15年と竹工芸

 五月下旬の東京は真夏のような暑さ。そろそろ熱中症に気をつけて過ごしたいものです。

 

 数日前に、竹工芸の道を歩みはじめてより丸15年を迎えました。数字に特別な意味はありませんし、このタイミングでみずから何かを変えてゆこうといった考えもとくにありません。
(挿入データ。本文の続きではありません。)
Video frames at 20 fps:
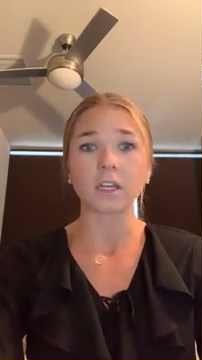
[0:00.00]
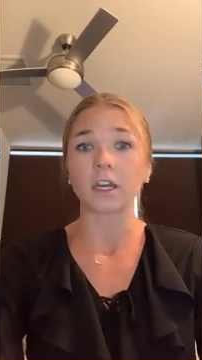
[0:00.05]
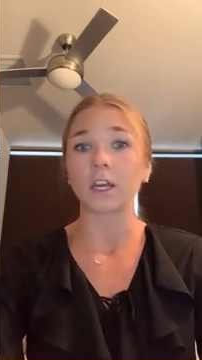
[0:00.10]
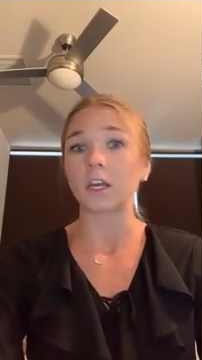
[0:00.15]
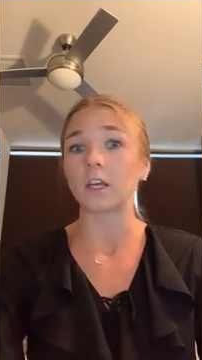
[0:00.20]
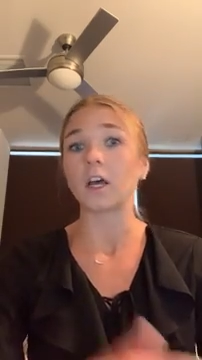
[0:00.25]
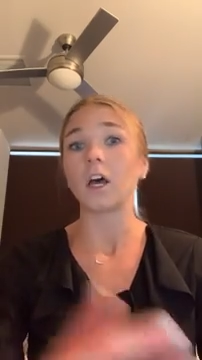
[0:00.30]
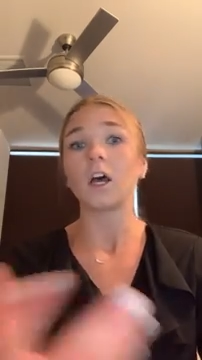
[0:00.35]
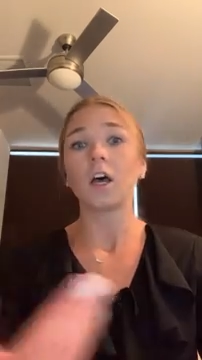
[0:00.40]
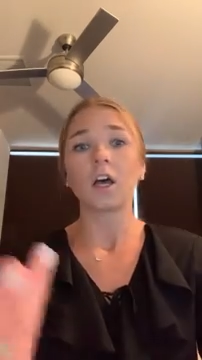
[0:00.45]

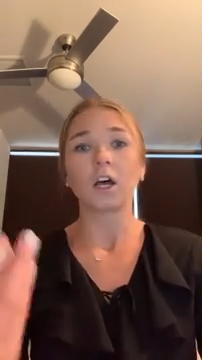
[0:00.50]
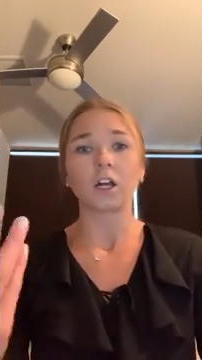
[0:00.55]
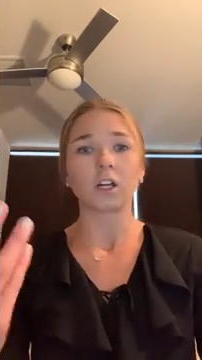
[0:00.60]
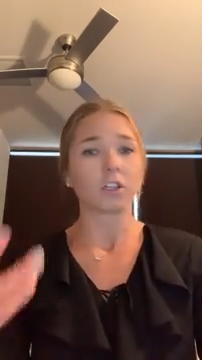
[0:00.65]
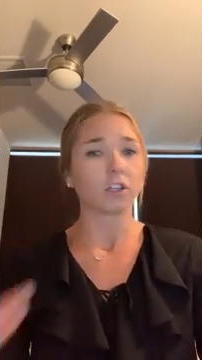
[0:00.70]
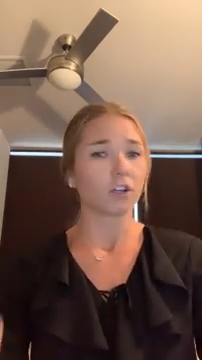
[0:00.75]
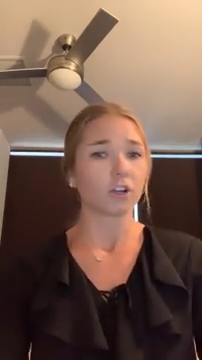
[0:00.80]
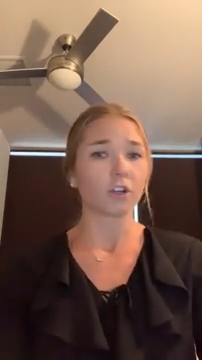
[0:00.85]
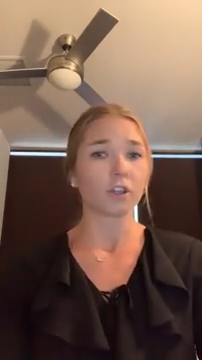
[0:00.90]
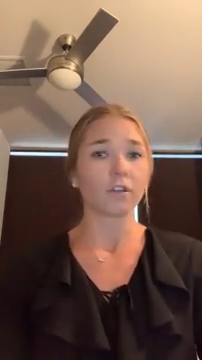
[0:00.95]
and a
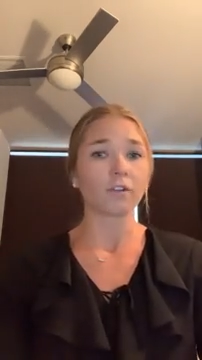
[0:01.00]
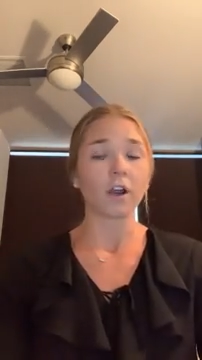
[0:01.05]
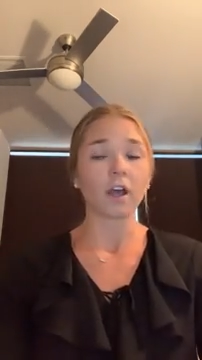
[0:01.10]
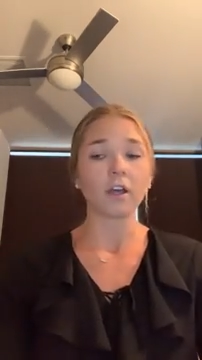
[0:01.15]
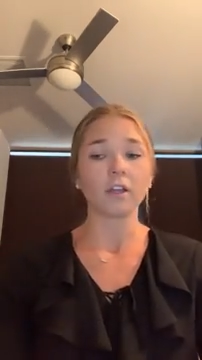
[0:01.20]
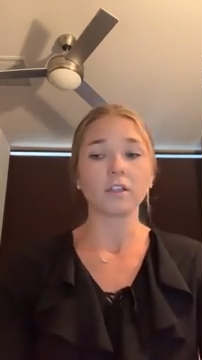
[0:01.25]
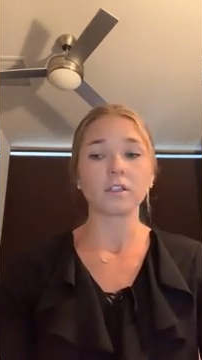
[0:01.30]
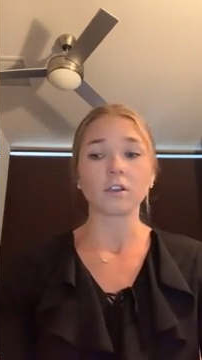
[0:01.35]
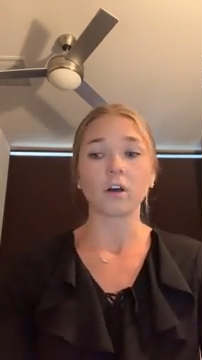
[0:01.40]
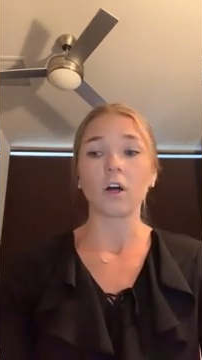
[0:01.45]
clear
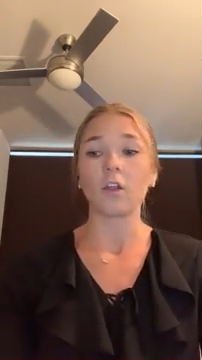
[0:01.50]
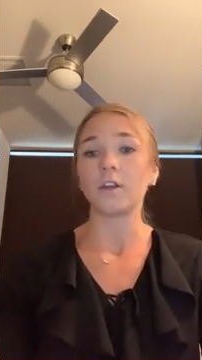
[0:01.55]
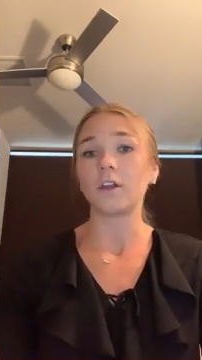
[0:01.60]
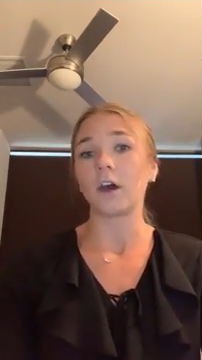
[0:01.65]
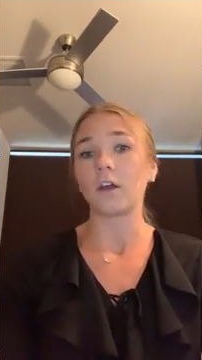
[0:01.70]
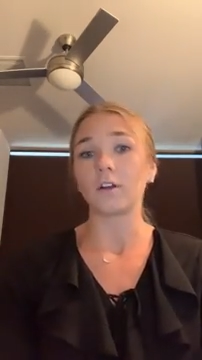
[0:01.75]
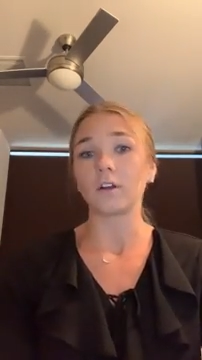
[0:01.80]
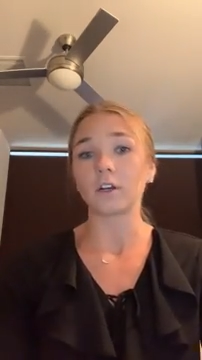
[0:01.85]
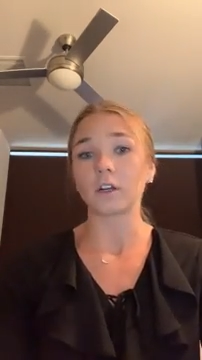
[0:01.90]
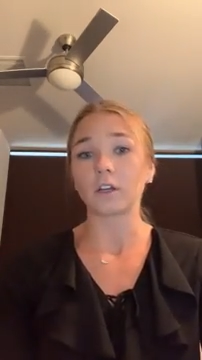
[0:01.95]
threat is all the
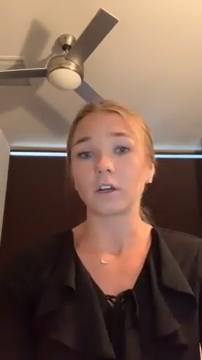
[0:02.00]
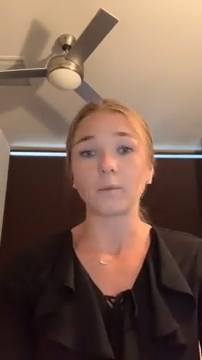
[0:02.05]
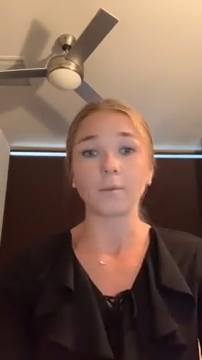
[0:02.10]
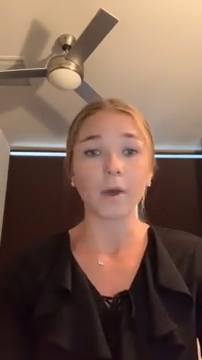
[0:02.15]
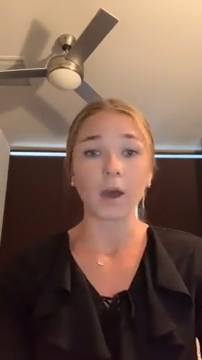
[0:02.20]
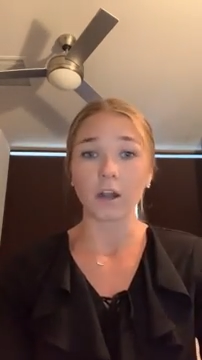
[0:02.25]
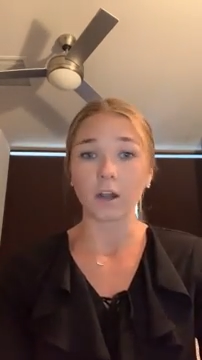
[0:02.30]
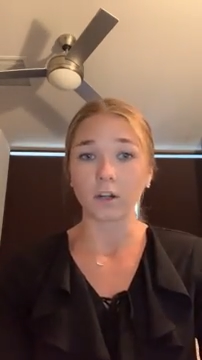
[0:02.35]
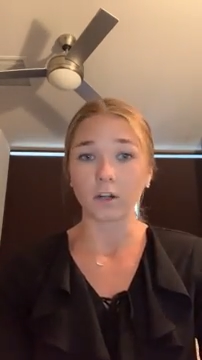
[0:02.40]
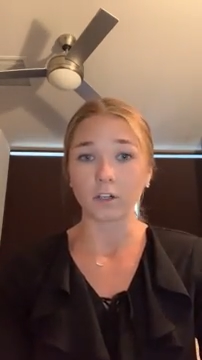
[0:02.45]
other
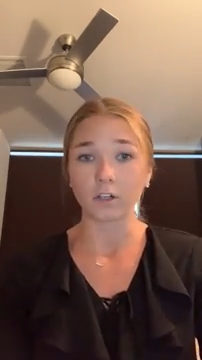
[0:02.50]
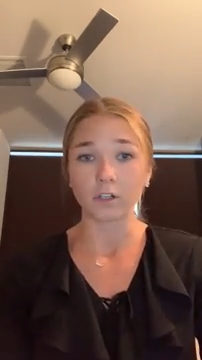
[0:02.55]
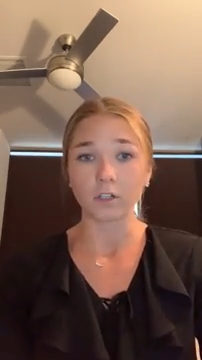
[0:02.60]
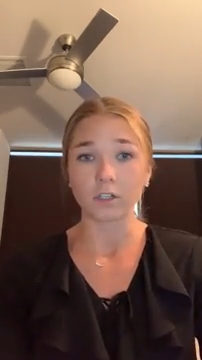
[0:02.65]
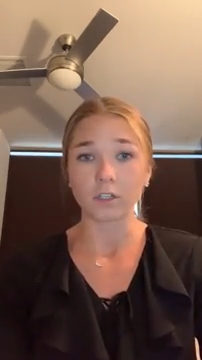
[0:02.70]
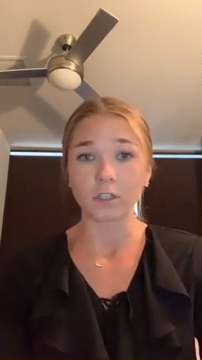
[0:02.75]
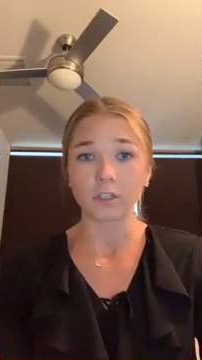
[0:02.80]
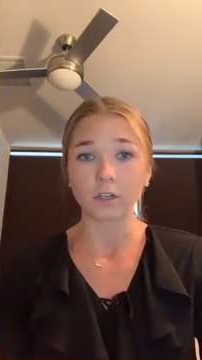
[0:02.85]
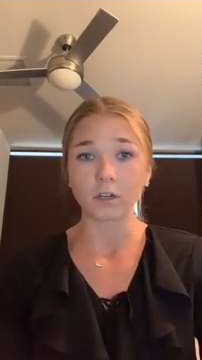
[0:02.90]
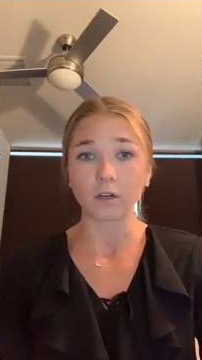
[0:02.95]

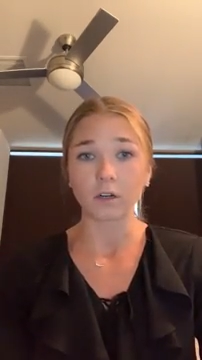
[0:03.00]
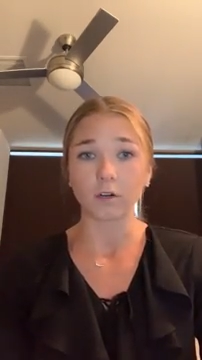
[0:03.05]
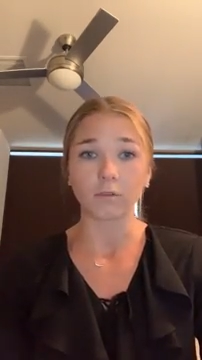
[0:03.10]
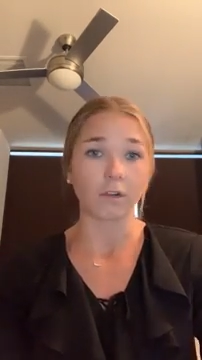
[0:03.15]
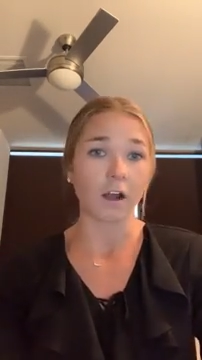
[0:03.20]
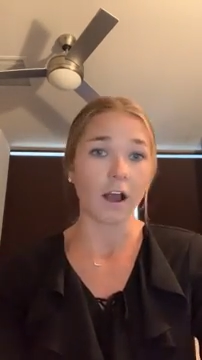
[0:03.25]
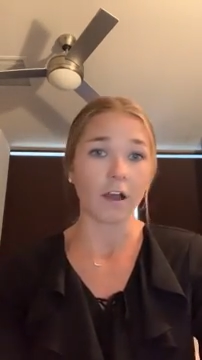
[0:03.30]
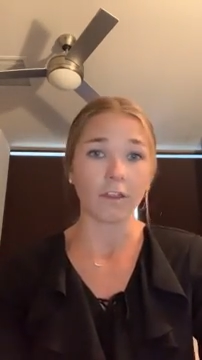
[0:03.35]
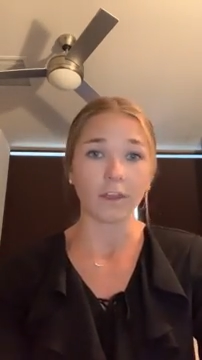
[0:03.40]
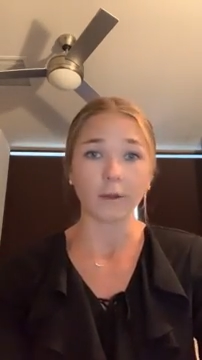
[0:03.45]
competitors
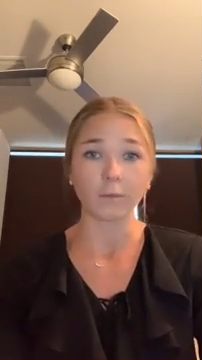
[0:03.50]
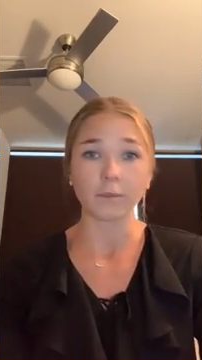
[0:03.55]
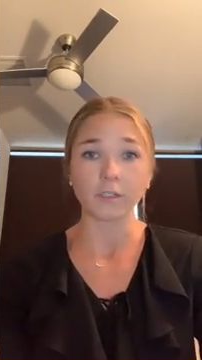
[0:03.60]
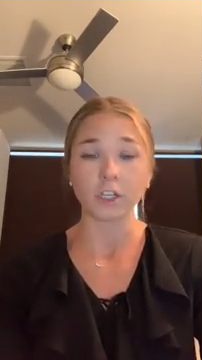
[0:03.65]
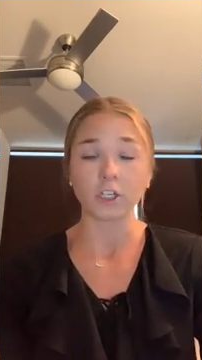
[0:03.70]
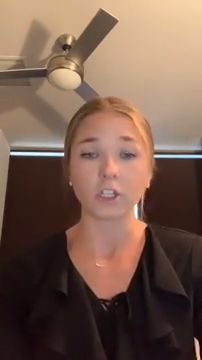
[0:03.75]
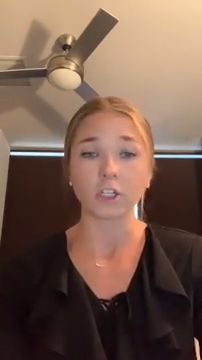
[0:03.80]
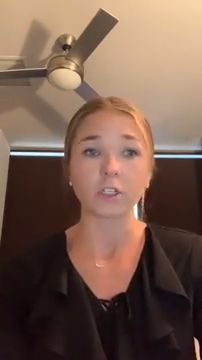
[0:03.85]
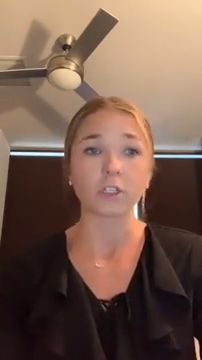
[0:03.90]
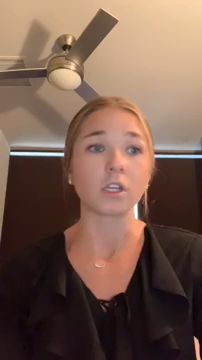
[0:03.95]
around them,
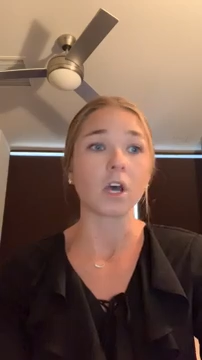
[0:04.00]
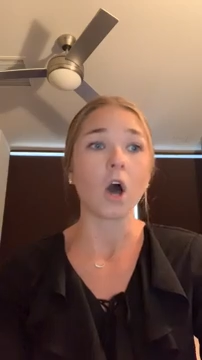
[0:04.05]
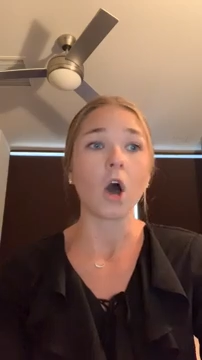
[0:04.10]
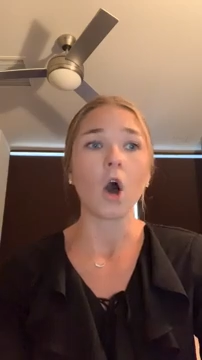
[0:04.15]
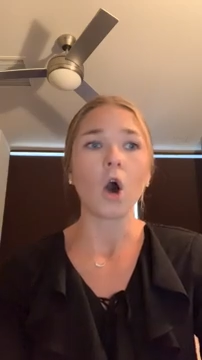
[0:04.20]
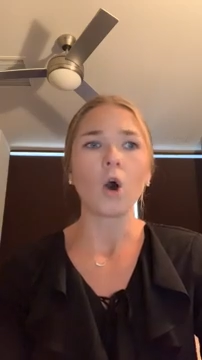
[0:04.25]
such as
5年前、10年の区切りの前後にはそれなりに考えたものですが、5年後の今は少々ちがいます。

 

 とはいえ、みずから変えようとは思わずとも、自分の意思や願望を越えて、周囲の環境、条件が変わってきたことを感じますし、変化に応じる形で自分が変わらねばならないという、外からもたらされる変化のタイミングであることを、ひしひしと感じてもいます。

 

止まったままの腕時計は祖父の形見の品
止まったままの腕時計は祖父の形見の品

 ここ数年は、求めに応じて仕事をするという傾向がありましたので、その点では流れに変わりはないながら、もう少し多くの形、大小さまざま、多層において、仕事の前提となる大きな条件が日々刻々と変化していることを、以前よりもつよく感じます。

 

 竹籠や竹の道具をつくる仕事、竹工芸の仕事はフリーランスに属する自営の仕事で、ひとりで好きなようにやっているように外からは見えるかもしれませんが、実際には細かな条件の積み重ねでギリギリ成立するかしないか、小舟で大海を航海するような際どい仕事です。(仕事はすべてそうだとおもいます)

 

 ひとりの仕事は小さなヨットのように小回りが利く一方で、巨大な商船の船団のように多くの積荷を乗せて大きな速度で大きな仕事をすることは難しいものです。

 

 そうした限界も見えてきたところで、自分の力の中で何ができるか、私にしかできない私がなすべき仕事は何なのか、とるべき航路をよく見定めて次に進む今後になりそうです。

 

 16年目もどうぞ宜しくお願い申し上げます。